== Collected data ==
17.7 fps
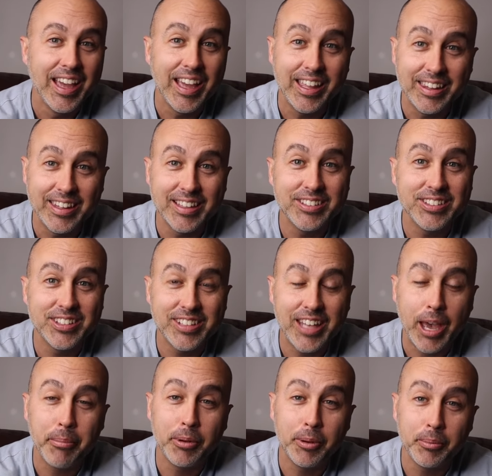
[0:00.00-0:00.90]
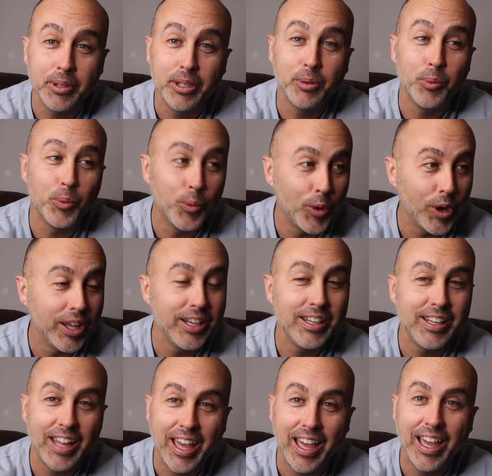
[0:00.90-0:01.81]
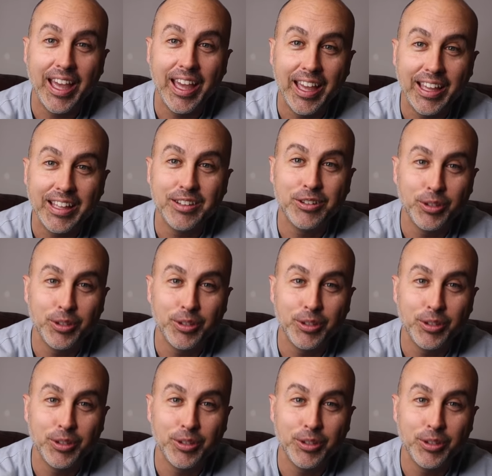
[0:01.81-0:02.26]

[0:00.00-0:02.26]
And this just happened to be one day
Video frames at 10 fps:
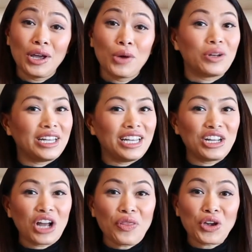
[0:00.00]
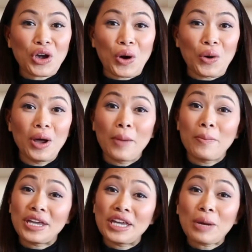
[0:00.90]
when eating on the go,
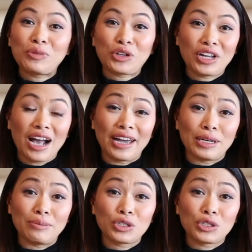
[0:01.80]
picking up dirty items,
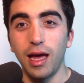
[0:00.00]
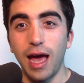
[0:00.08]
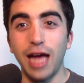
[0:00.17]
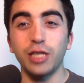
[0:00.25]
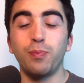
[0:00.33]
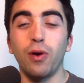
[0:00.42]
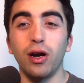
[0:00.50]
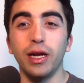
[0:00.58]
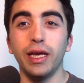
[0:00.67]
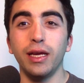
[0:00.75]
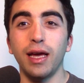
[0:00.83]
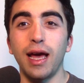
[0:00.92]
Ash
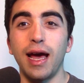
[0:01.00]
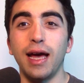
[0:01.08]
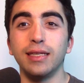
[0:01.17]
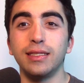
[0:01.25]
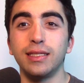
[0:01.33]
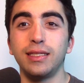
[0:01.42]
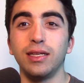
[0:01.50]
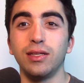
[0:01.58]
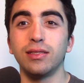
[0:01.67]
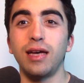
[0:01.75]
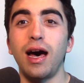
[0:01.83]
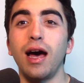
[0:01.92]
Barty has still
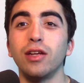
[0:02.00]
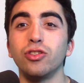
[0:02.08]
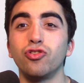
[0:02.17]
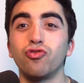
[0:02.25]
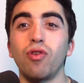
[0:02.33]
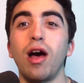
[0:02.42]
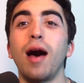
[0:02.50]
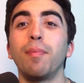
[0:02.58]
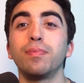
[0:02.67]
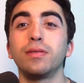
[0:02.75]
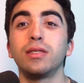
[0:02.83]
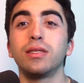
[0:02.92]
not
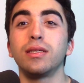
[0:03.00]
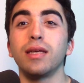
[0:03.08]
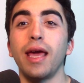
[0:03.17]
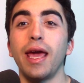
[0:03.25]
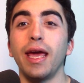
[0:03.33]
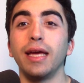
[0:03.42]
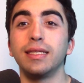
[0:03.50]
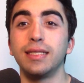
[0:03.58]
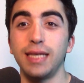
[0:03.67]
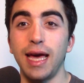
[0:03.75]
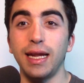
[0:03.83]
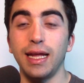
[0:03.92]
dropped a
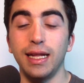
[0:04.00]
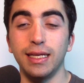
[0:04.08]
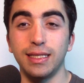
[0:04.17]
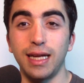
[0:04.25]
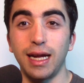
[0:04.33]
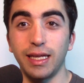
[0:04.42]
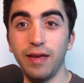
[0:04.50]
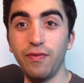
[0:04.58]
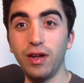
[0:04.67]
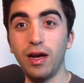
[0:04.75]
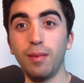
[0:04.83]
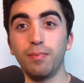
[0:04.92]
set and has not
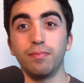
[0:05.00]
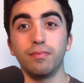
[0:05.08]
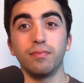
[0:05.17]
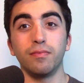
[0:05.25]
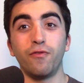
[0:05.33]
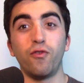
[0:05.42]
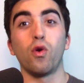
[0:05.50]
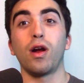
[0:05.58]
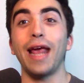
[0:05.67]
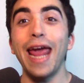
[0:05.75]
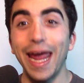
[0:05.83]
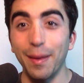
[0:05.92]
given up 4
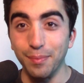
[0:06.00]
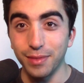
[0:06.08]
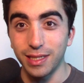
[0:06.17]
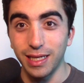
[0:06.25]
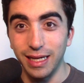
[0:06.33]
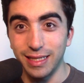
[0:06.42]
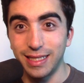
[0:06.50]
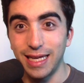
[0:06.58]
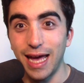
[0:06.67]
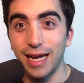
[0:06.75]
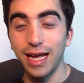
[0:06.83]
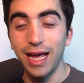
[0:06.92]
games in a
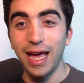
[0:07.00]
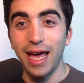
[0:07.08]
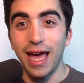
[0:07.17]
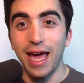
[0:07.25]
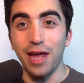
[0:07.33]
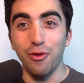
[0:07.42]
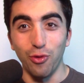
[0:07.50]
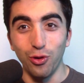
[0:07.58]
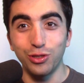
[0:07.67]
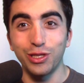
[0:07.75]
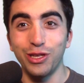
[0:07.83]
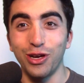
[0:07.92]
set en
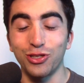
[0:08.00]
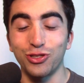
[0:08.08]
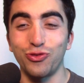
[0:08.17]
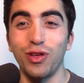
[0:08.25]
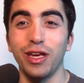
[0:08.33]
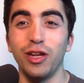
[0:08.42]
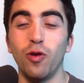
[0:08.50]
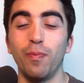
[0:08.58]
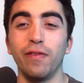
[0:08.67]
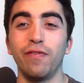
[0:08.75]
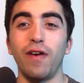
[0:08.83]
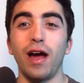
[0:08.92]
route to the Australian
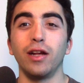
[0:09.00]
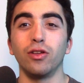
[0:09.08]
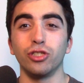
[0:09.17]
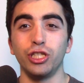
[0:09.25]
Open final.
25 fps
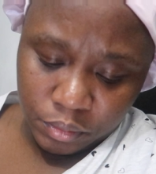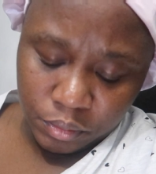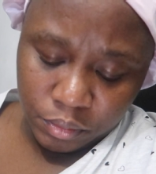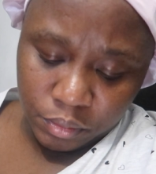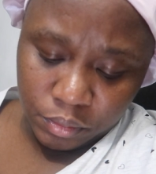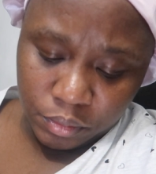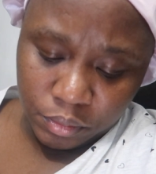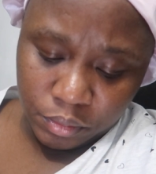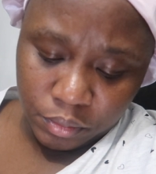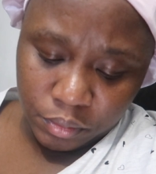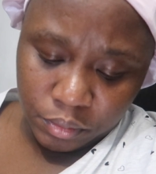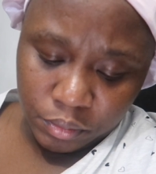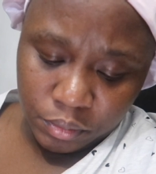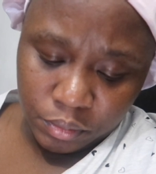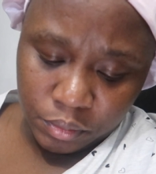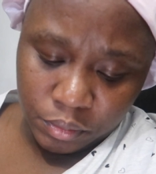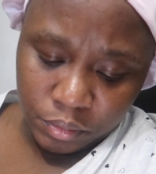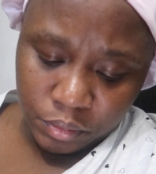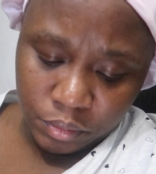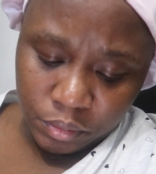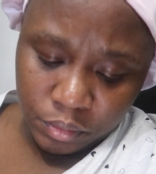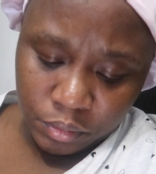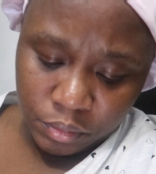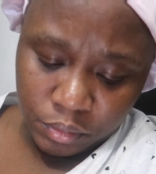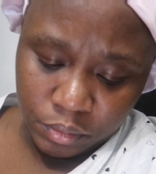
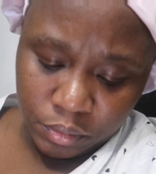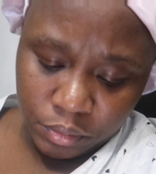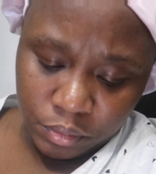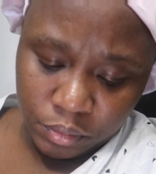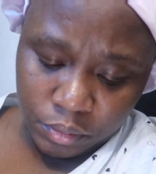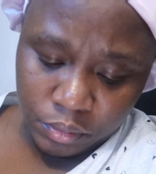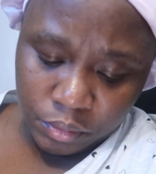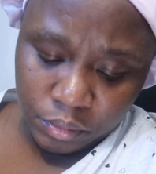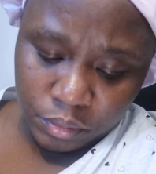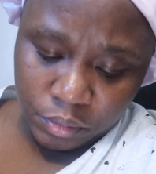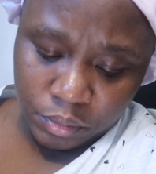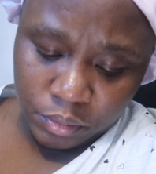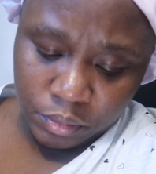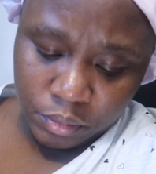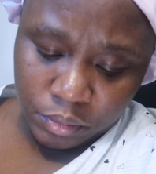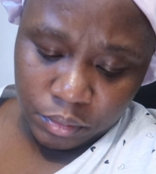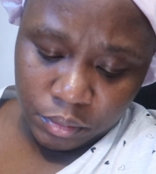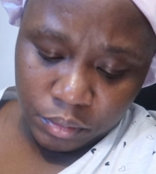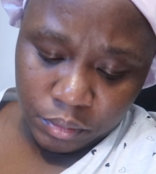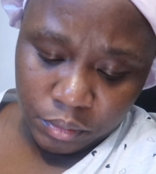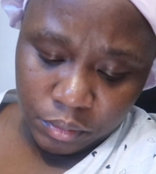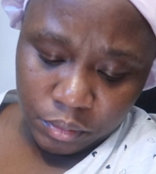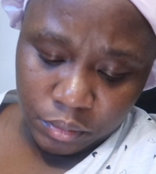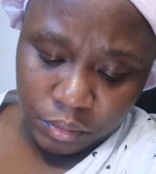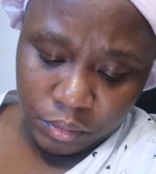
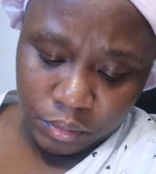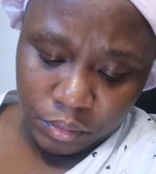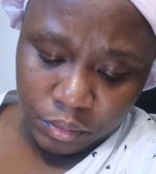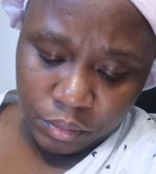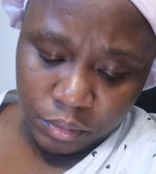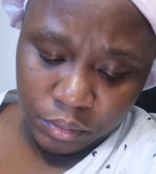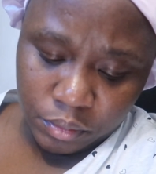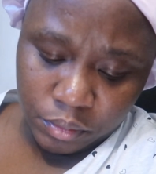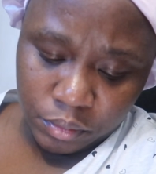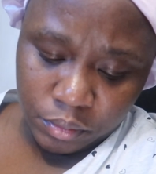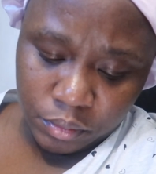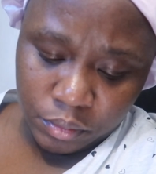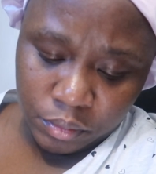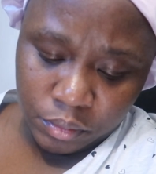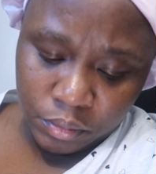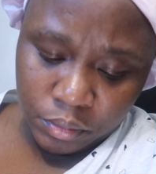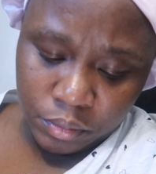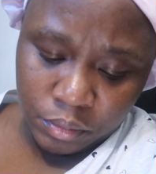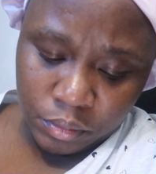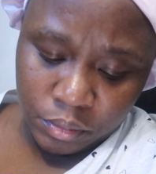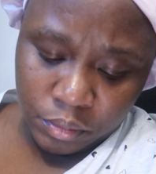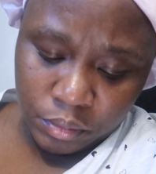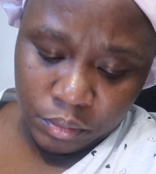(silence)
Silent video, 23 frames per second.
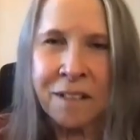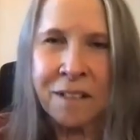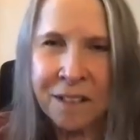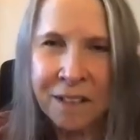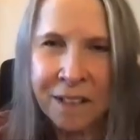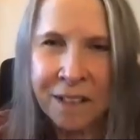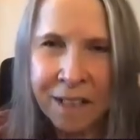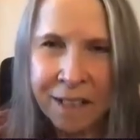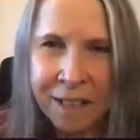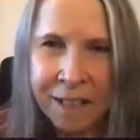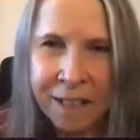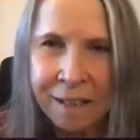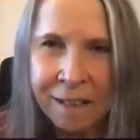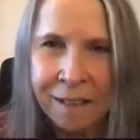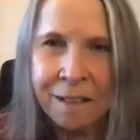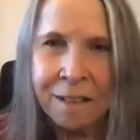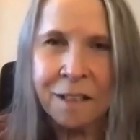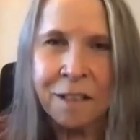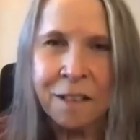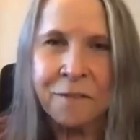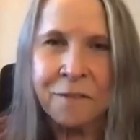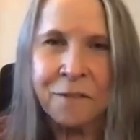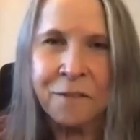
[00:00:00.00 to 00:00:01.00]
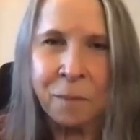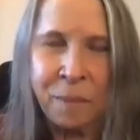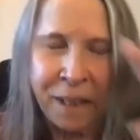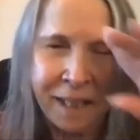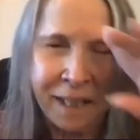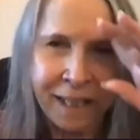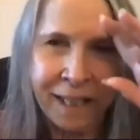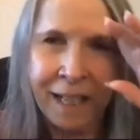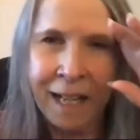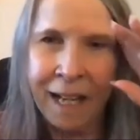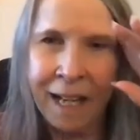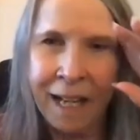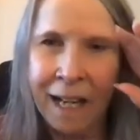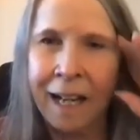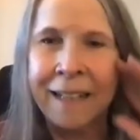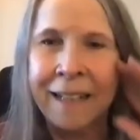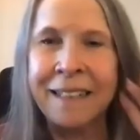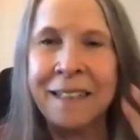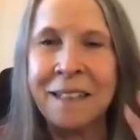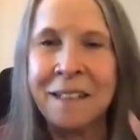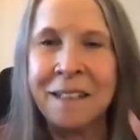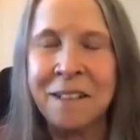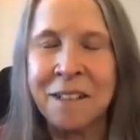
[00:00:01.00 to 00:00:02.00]
skills for being
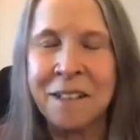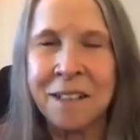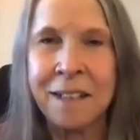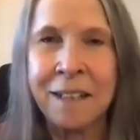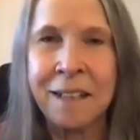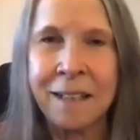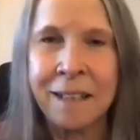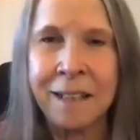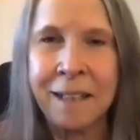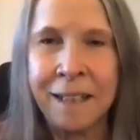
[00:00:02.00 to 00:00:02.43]
honest.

== What the task asks ==
Give the data again exactly. Keep the images out.

== Finished task ==
17.7 fps
[0:00.00-0:00.90]
[0:00.90-0:01.81]
[0:01.81-0:02.26]

[0:00.00-0:02.26]
And this just happened to be one day
Video frames at 10 fps:
[0:00.00]
[0:00.90]
when eating on the go,
[0:01.80]
picking up dirty items,
[0:00.00]
[0:00.08]
[0:00.17]
[0:00.25]
[0:00.33]
[0:00.42]
[0:00.50]
[0:00.58]
[0:00.67]
[0:00.75]
[0:00.83]
[0:00.92]
Ash
[0:01.00]
[0:01.08]
[0:01.17]
[0:01.25]
[0:01.33]
[0:01.42]
[0:01.50]
[0:01.58]
[0:01.67]
[0:01.75]
[0:01.83]
[0:01.92]
Barty has still
[0:02.00]
[0:02.08]
[0:02.17]
[0:02.25]
[0:02.33]
[0:02.42]
[0:02.50]
[0:02.58]
[0:02.67]
[0:02.75]
[0:02.83]
[0:02.92]
not
[0:03.00]
[0:03.08]
[0:03.17]
[0:03.25]
[0:03.33]
[0:03.42]
[0:03.50]
[0:03.58]
[0:03.67]
[0:03.75]
[0:03.83]
[0:03.92]
dropped a
[0:04.00]
[0:04.08]
[0:04.17]
[0:04.25]
[0:04.33]
[0:04.42]
[0:04.50]
[0:04.58]
[0:04.67]
[0:04.75]
[0:04.83]
[0:04.92]
set and has not
[0:05.00]
[0:05.08]
[0:05.17]
[0:05.25]
[0:05.33]
[0:05.42]
[0:05.50]
[0:05.58]
[0:05.67]
[0:05.75]
[0:05.83]
[0:05.92]
given up 4
[0:06.00]
[0:06.08]
[0:06.17]
[0:06.25]
[0:06.33]
[0:06.42]
[0:06.50]
[0:06.58]
[0:06.67]
[0:06.75]
[0:06.83]
[0:06.92]
games in a
[0:07.00]
[0:07.08]
[0:07.17]
[0:07.25]
[0:07.33]
[0:07.42]
[0:07.50]
[0:07.58]
[0:07.67]
[0:07.75]
[0:07.83]
[0:07.92]
set en
[0:08.00]
[0:08.08]
[0:08.17]
[0:08.25]
[0:08.33]
[0:08.42]
[0:08.50]
[0:08.58]
[0:08.67]
[0:08.75]
[0:08.83]
[0:08.92]
route to the Australian
[0:09.00]
[0:09.08]
[0:09.17]
[0:09.25]
Open final.
25 fps
(silence)
Silent video, 23 frames per second.
[00:00:00.00 to 00:00:01.00]
[00:00:01.00 to 00:00:02.00]
skills for being
[00:00:02.00 to 00:00:02.43]
honest.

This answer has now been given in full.